__SOURCE MATERIAL__:
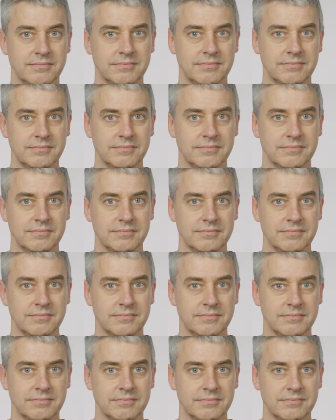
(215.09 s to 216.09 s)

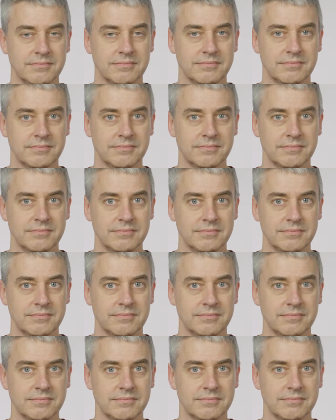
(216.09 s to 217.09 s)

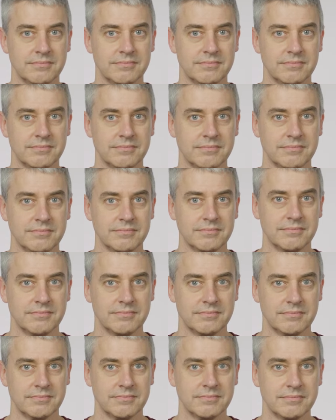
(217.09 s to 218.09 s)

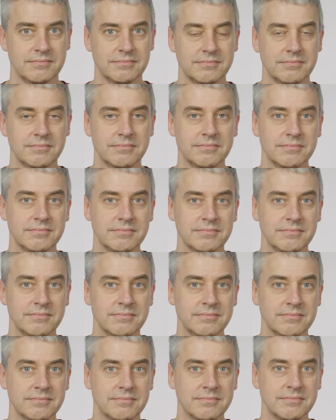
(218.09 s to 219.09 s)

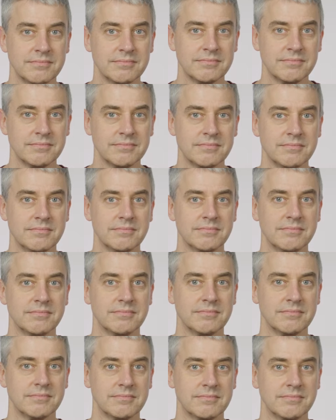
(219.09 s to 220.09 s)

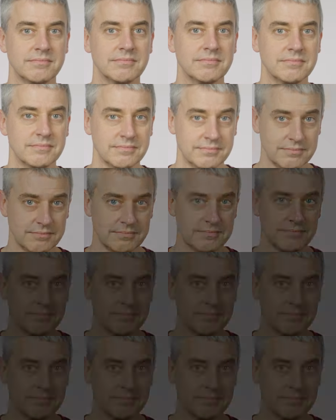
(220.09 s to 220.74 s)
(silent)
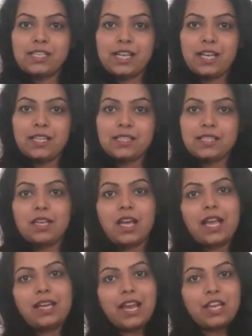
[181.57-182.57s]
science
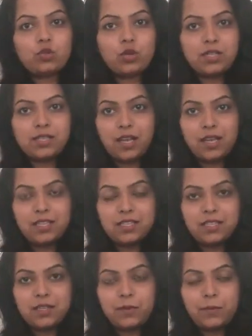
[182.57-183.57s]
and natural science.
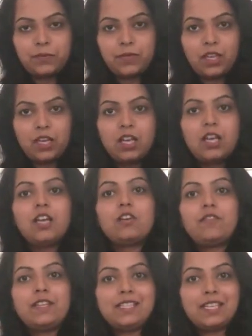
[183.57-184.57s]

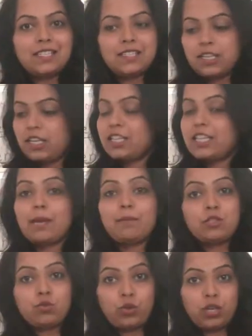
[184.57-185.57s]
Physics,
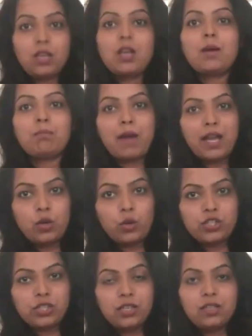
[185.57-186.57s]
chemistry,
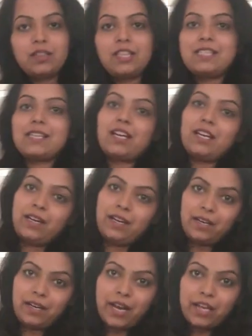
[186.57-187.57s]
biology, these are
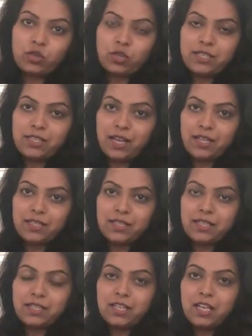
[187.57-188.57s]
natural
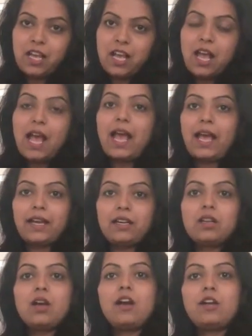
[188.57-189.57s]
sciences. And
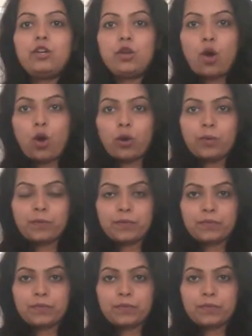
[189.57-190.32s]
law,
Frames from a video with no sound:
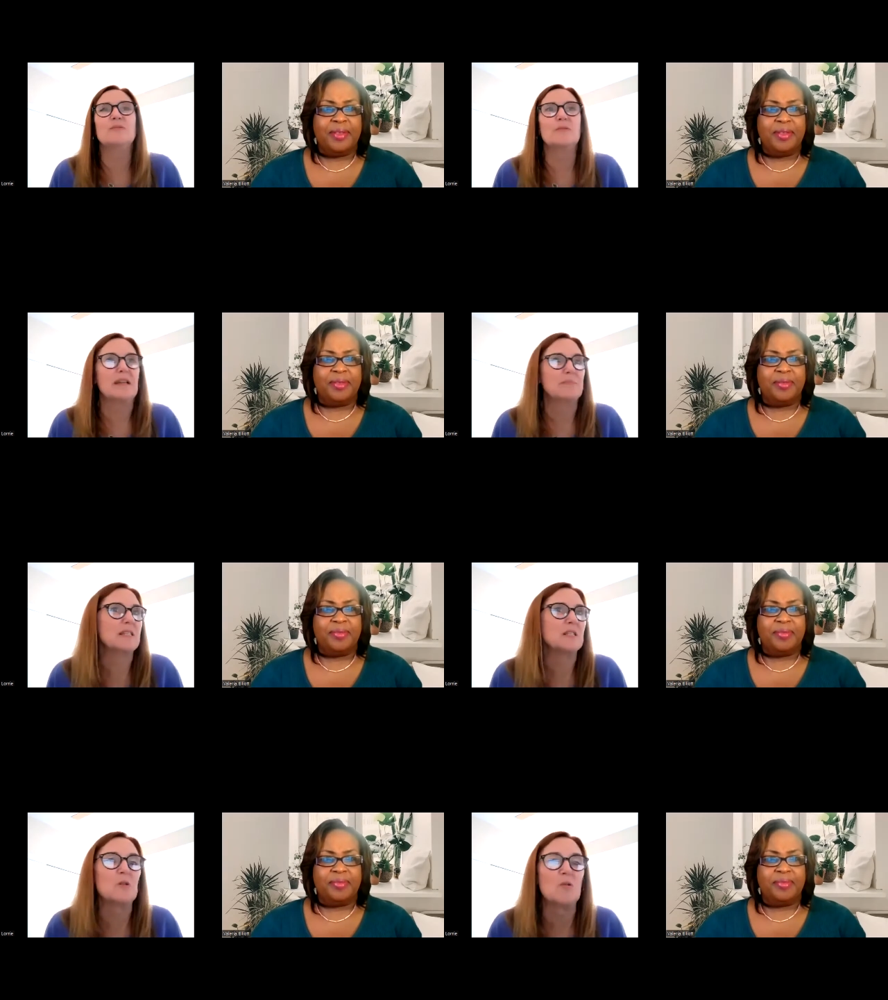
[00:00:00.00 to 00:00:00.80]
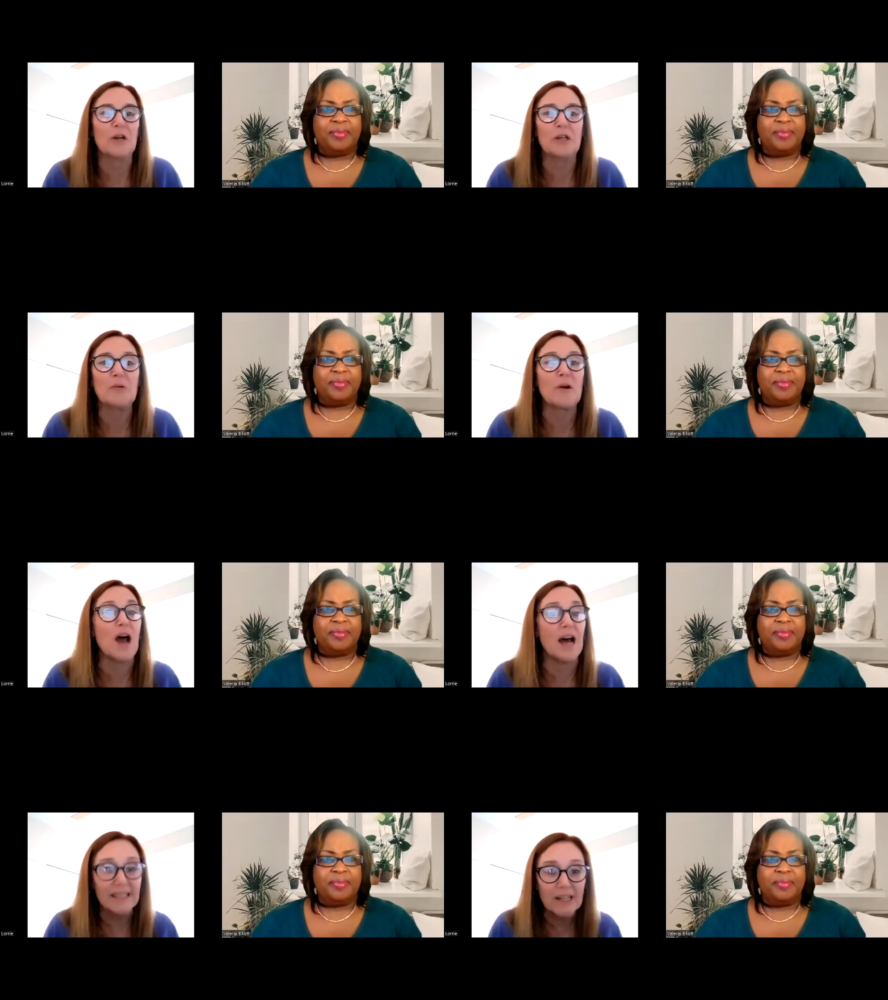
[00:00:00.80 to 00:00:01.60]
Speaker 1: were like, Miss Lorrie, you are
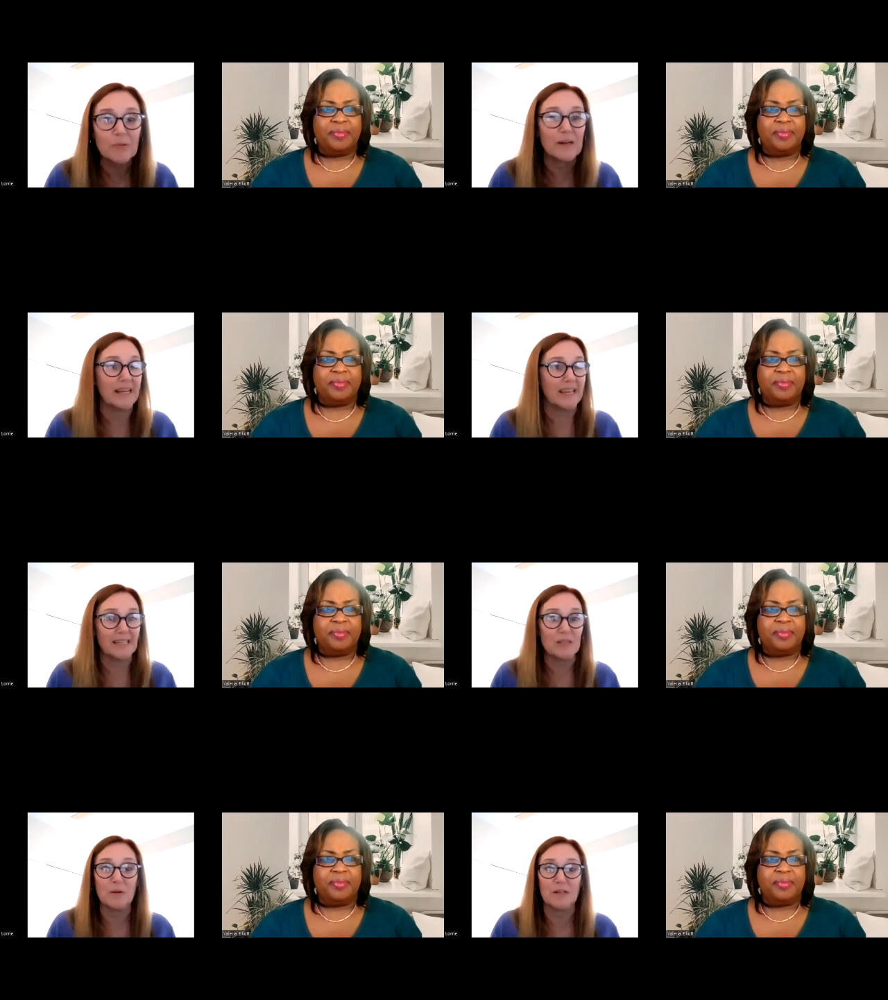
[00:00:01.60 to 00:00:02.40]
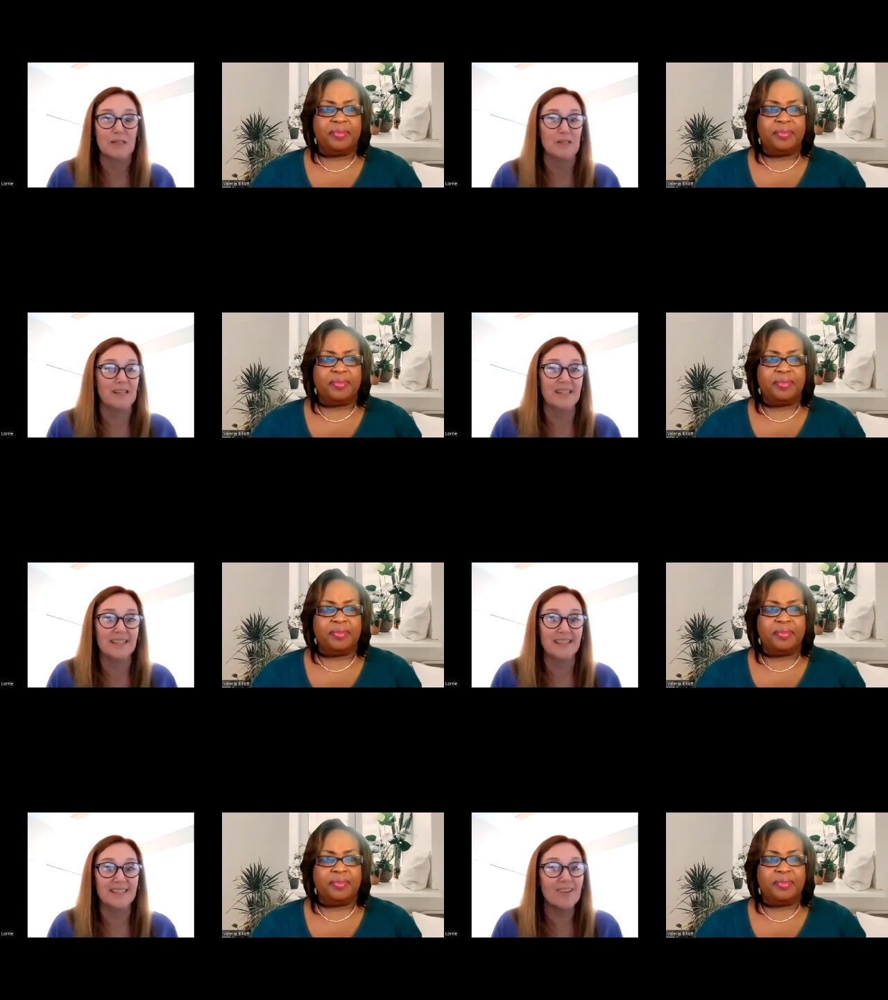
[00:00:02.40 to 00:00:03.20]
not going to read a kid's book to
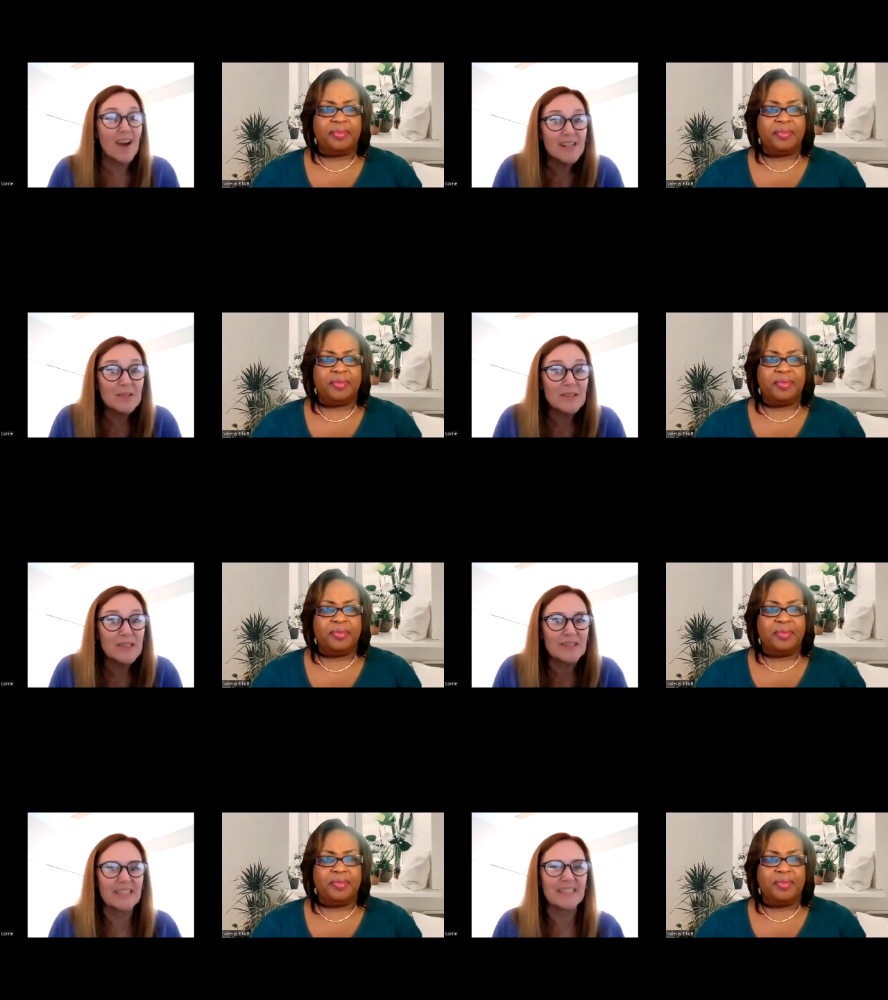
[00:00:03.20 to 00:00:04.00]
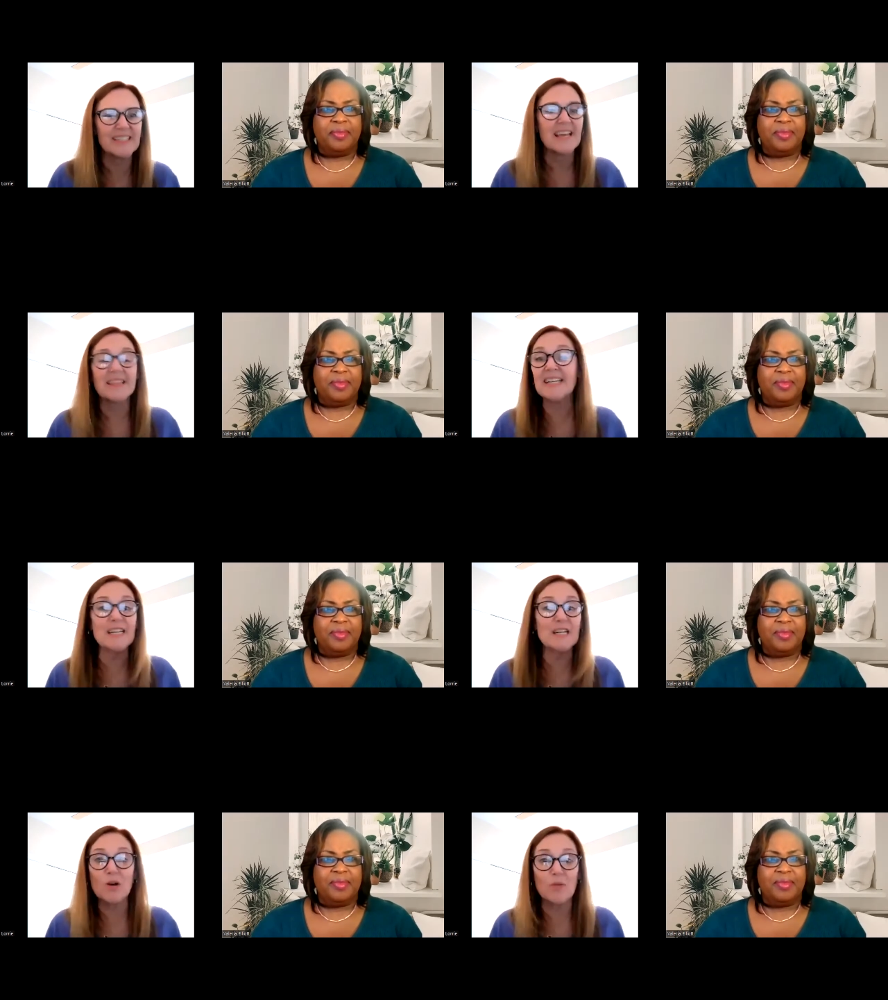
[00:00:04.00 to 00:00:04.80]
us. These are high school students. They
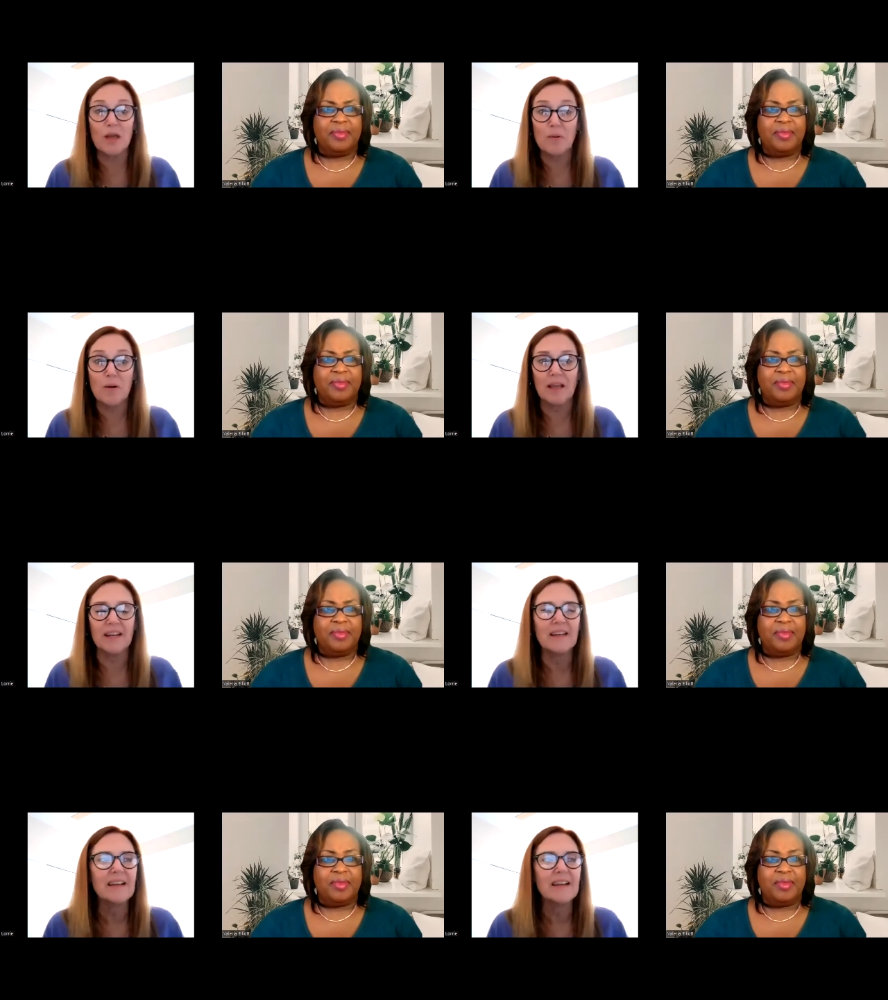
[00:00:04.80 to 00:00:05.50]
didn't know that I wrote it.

__WORK ORDER__: Print nothing but the lines above starting with the line that contains "[185.57-186.57s]" and going on through the line that contains "[00:00:03.20 to 00:00:04.00]". Leave out the pictures.

__SOLUTION TO THE EXERCISE__:
[185.57-186.57s]
chemistry,
[186.57-187.57s]
biology, these are
[187.57-188.57s]
natural
[188.57-189.57s]
sciences. And
[189.57-190.32s]
law,
Frames from a video with no sound:
[00:00:00.00 to 00:00:00.80]
[00:00:00.80 to 00:00:01.60]
Speaker 1: were like, Miss Lorrie, you are
[00:00:01.60 to 00:00:02.40]
[00:00:02.40 to 00:00:03.20]
not going to read a kid's book to
[00:00:03.20 to 00:00:04.00]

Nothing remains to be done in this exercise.